MATERIAL FOR THIS EXERCISE:
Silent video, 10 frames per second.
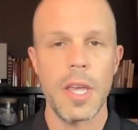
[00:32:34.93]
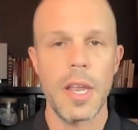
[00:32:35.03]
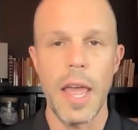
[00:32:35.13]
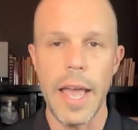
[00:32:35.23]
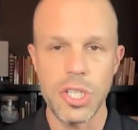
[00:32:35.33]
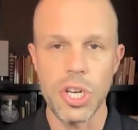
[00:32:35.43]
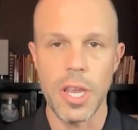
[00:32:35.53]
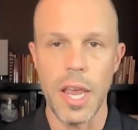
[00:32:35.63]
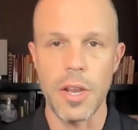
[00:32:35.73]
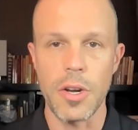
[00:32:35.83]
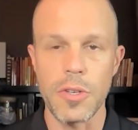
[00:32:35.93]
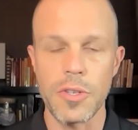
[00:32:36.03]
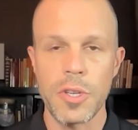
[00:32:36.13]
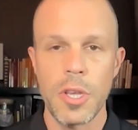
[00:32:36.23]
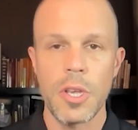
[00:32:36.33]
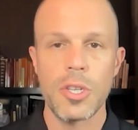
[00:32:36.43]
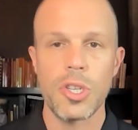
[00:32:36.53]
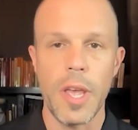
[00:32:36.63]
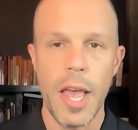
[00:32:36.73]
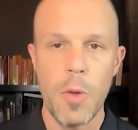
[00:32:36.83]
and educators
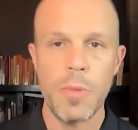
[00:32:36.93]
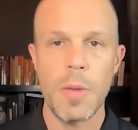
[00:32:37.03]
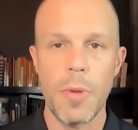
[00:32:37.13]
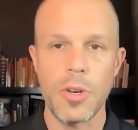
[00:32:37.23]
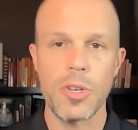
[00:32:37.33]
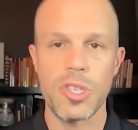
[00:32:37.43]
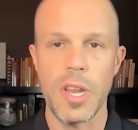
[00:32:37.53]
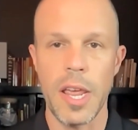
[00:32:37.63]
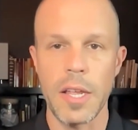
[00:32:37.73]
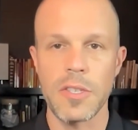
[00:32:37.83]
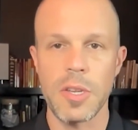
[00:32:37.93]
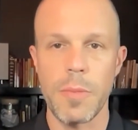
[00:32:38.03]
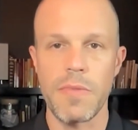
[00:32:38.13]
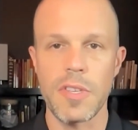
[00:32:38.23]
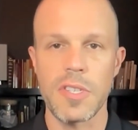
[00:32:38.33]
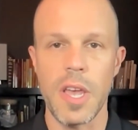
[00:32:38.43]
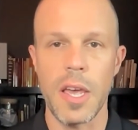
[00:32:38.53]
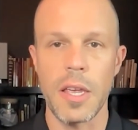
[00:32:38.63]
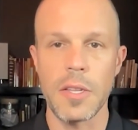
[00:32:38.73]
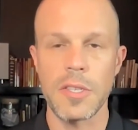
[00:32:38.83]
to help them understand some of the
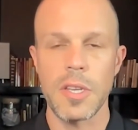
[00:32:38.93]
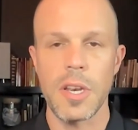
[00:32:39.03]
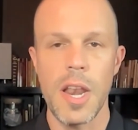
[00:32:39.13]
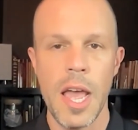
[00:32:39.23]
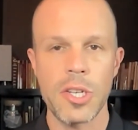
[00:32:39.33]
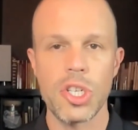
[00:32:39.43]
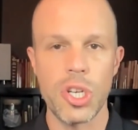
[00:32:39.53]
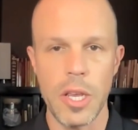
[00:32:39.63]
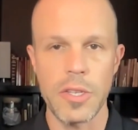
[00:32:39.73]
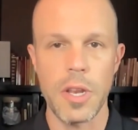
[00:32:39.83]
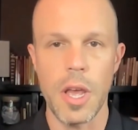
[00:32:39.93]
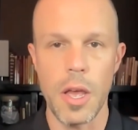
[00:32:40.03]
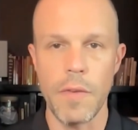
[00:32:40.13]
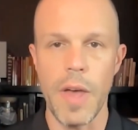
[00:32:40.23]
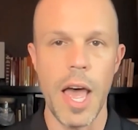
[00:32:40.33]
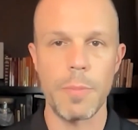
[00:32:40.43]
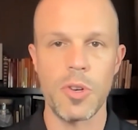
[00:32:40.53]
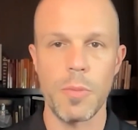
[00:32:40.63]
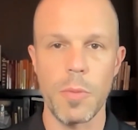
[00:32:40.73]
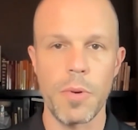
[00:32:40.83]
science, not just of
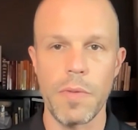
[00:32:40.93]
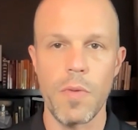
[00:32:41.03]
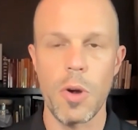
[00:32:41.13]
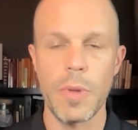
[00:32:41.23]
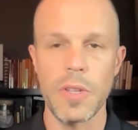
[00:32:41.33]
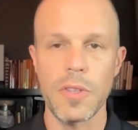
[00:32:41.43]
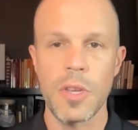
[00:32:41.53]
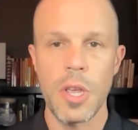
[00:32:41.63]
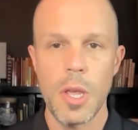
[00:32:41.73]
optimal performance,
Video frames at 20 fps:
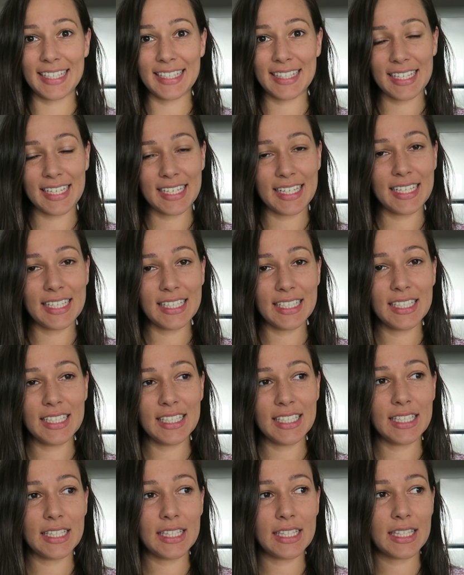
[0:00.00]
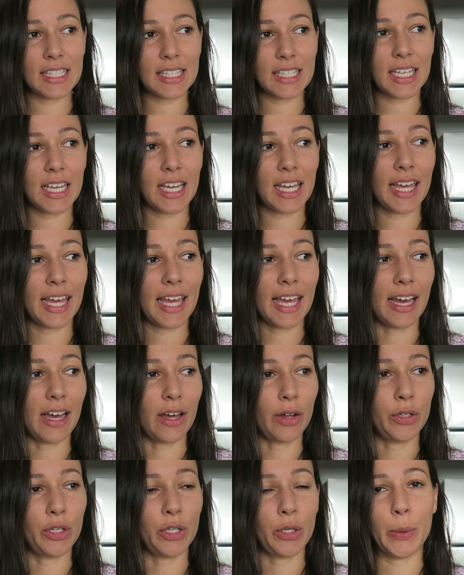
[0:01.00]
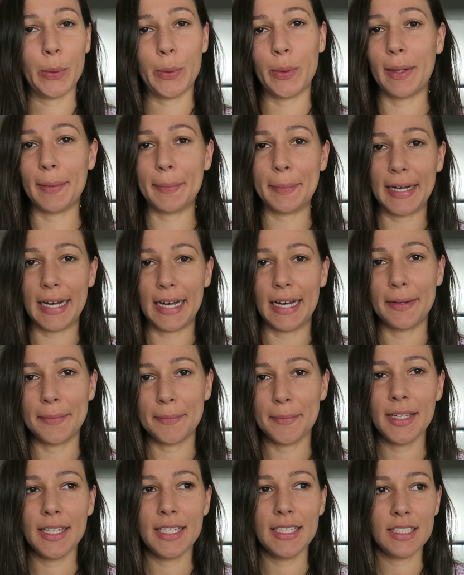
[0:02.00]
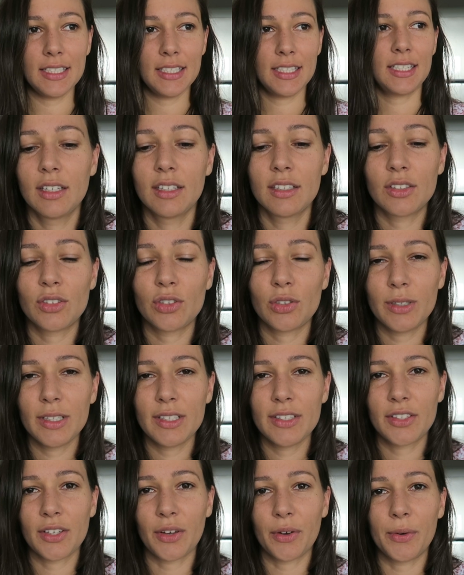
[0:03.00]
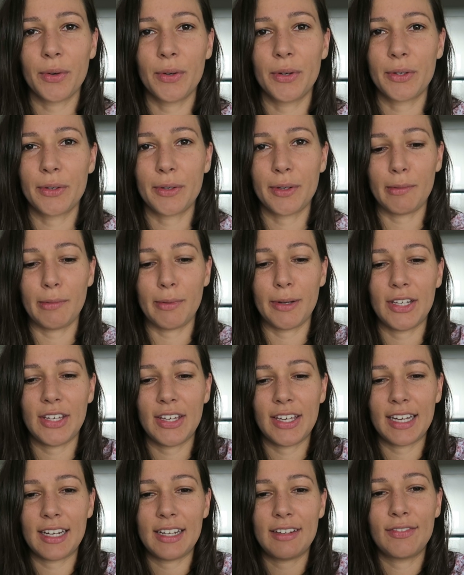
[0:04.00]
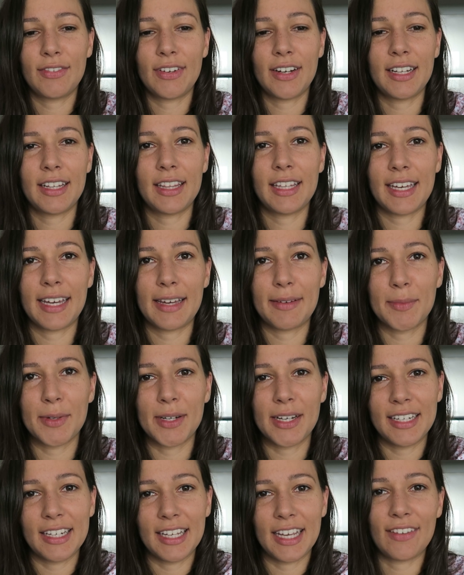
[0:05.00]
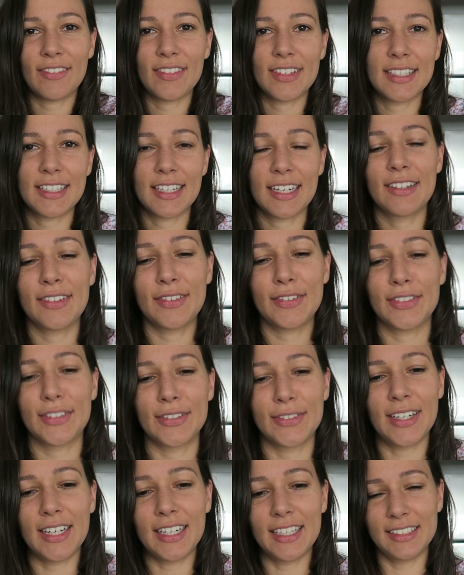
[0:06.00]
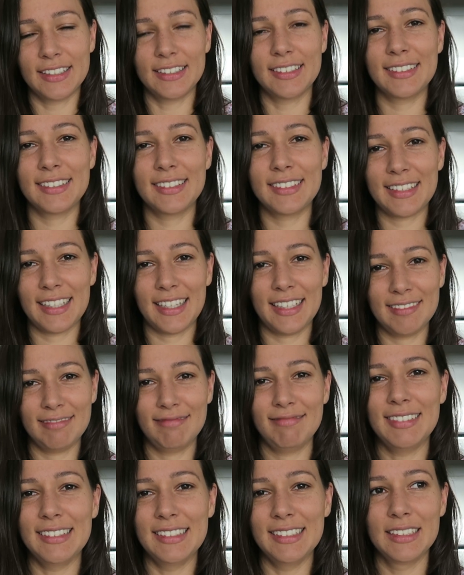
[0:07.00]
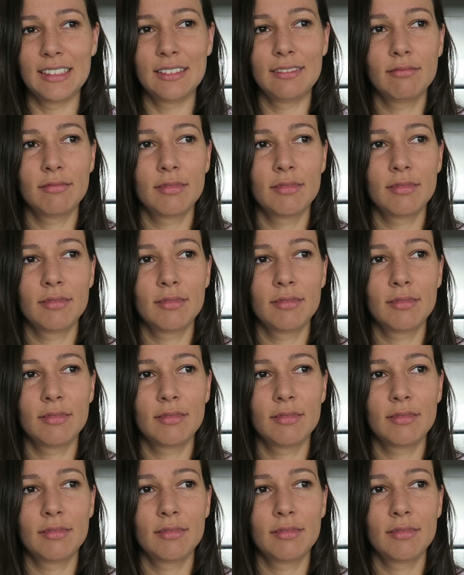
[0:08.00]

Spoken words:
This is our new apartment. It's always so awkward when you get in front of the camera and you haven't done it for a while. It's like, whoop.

ACTIVITY:
Hand back the data exactly as it appears, with all pictures cut.

WRITTEN RESPONSE:
Silent video, 10 frames per second.
[00:32:34.93]
[00:32:35.03]
[00:32:35.13]
[00:32:35.23]
[00:32:35.33]
[00:32:35.43]
[00:32:35.53]
[00:32:35.63]
[00:32:35.73]
[00:32:35.83]
[00:32:35.93]
[00:32:36.03]
[00:32:36.13]
[00:32:36.23]
[00:32:36.33]
[00:32:36.43]
[00:32:36.53]
[00:32:36.63]
[00:32:36.73]
[00:32:36.83]
and educators
[00:32:36.93]
[00:32:37.03]
[00:32:37.13]
[00:32:37.23]
[00:32:37.33]
[00:32:37.43]
[00:32:37.53]
[00:32:37.63]
[00:32:37.73]
[00:32:37.83]
[00:32:37.93]
[00:32:38.03]
[00:32:38.13]
[00:32:38.23]
[00:32:38.33]
[00:32:38.43]
[00:32:38.53]
[00:32:38.63]
[00:32:38.73]
[00:32:38.83]
to help them understand some of the
[00:32:38.93]
[00:32:39.03]
[00:32:39.13]
[00:32:39.23]
[00:32:39.33]
[00:32:39.43]
[00:32:39.53]
[00:32:39.63]
[00:32:39.73]
[00:32:39.83]
[00:32:39.93]
[00:32:40.03]
[00:32:40.13]
[00:32:40.23]
[00:32:40.33]
[00:32:40.43]
[00:32:40.53]
[00:32:40.63]
[00:32:40.73]
[00:32:40.83]
science, not just of
[00:32:40.93]
[00:32:41.03]
[00:32:41.13]
[00:32:41.23]
[00:32:41.33]
[00:32:41.43]
[00:32:41.53]
[00:32:41.63]
[00:32:41.73]
optimal performance,
Video frames at 20 fps:
[0:00.00]
[0:01.00]
[0:02.00]
[0:03.00]
[0:04.00]
[0:05.00]
[0:06.00]
[0:07.00]
[0:08.00]

Spoken words:
This is our new apartment. It's always so awkward when you get in front of the camera and you haven't done it for a while. It's like, whoop.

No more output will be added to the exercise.